◆ DATA FOR THIS EXERCISE:
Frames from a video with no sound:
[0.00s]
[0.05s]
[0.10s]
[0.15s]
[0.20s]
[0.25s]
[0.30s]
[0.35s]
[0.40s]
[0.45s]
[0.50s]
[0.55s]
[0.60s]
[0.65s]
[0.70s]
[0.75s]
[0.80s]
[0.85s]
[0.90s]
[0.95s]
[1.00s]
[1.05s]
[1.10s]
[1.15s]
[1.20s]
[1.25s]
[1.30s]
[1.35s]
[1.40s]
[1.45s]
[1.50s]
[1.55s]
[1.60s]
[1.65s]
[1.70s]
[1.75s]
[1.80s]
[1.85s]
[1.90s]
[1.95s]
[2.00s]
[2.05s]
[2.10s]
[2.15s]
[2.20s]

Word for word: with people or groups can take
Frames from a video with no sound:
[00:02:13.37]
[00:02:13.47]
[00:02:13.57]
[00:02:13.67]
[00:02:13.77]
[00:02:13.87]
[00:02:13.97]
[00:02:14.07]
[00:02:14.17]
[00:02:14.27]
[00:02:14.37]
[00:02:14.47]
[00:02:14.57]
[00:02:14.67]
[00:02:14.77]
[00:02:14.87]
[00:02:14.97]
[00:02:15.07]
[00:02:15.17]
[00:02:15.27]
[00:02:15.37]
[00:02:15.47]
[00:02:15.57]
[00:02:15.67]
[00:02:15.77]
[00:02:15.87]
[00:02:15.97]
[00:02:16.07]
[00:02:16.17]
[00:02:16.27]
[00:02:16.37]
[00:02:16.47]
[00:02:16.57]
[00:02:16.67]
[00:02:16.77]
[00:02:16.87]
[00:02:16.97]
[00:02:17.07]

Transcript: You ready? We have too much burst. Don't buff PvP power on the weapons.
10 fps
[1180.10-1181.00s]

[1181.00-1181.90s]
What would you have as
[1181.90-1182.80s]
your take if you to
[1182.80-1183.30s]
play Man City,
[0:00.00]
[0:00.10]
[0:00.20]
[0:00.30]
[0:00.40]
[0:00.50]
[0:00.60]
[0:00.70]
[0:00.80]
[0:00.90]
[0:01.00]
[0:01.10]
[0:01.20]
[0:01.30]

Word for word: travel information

◆ YOUR GOAL: Produce the entries again, character for character.

◆ WRITTEN RESPONSE:
Frames from a video with no sound:
[0.00s]
[0.05s]
[0.10s]
[0.15s]
[0.20s]
[0.25s]
[0.30s]
[0.35s]
[0.40s]
[0.45s]
[0.50s]
[0.55s]
[0.60s]
[0.65s]
[0.70s]
[0.75s]
[0.80s]
[0.85s]
[0.90s]
[0.95s]
[1.00s]
[1.05s]
[1.10s]
[1.15s]
[1.20s]
[1.25s]
[1.30s]
[1.35s]
[1.40s]
[1.45s]
[1.50s]
[1.55s]
[1.60s]
[1.65s]
[1.70s]
[1.75s]
[1.80s]
[1.85s]
[1.90s]
[1.95s]
[2.00s]
[2.05s]
[2.10s]
[2.15s]
[2.20s]

Word for word: with people or groups can take
Frames from a video with no sound:
[00:02:13.37]
[00:02:13.47]
[00:02:13.57]
[00:02:13.67]
[00:02:13.77]
[00:02:13.87]
[00:02:13.97]
[00:02:14.07]
[00:02:14.17]
[00:02:14.27]
[00:02:14.37]
[00:02:14.47]
[00:02:14.57]
[00:02:14.67]
[00:02:14.77]
[00:02:14.87]
[00:02:14.97]
[00:02:15.07]
[00:02:15.17]
[00:02:15.27]
[00:02:15.37]
[00:02:15.47]
[00:02:15.57]
[00:02:15.67]
[00:02:15.77]
[00:02:15.87]
[00:02:15.97]
[00:02:16.07]
[00:02:16.17]
[00:02:16.27]
[00:02:16.37]
[00:02:16.47]
[00:02:16.57]
[00:02:16.67]
[00:02:16.77]
[00:02:16.87]
[00:02:16.97]
[00:02:17.07]

Transcript: You ready? We have too much burst. Don't buff PvP power on the weapons.
10 fps
[1180.10-1181.00s]

[1181.00-1181.90s]
What would you have as
[1181.90-1182.80s]
your take if you to
[1182.80-1183.30s]
play Man City,
[0:00.00]
[0:00.10]
[0:00.20]
[0:00.30]
[0:00.40]
[0:00.50]
[0:00.60]
[0:00.70]
[0:00.80]
[0:00.90]
[0:01.00]
[0:01.10]
[0:01.20]
[0:01.30]

Word for word: travel information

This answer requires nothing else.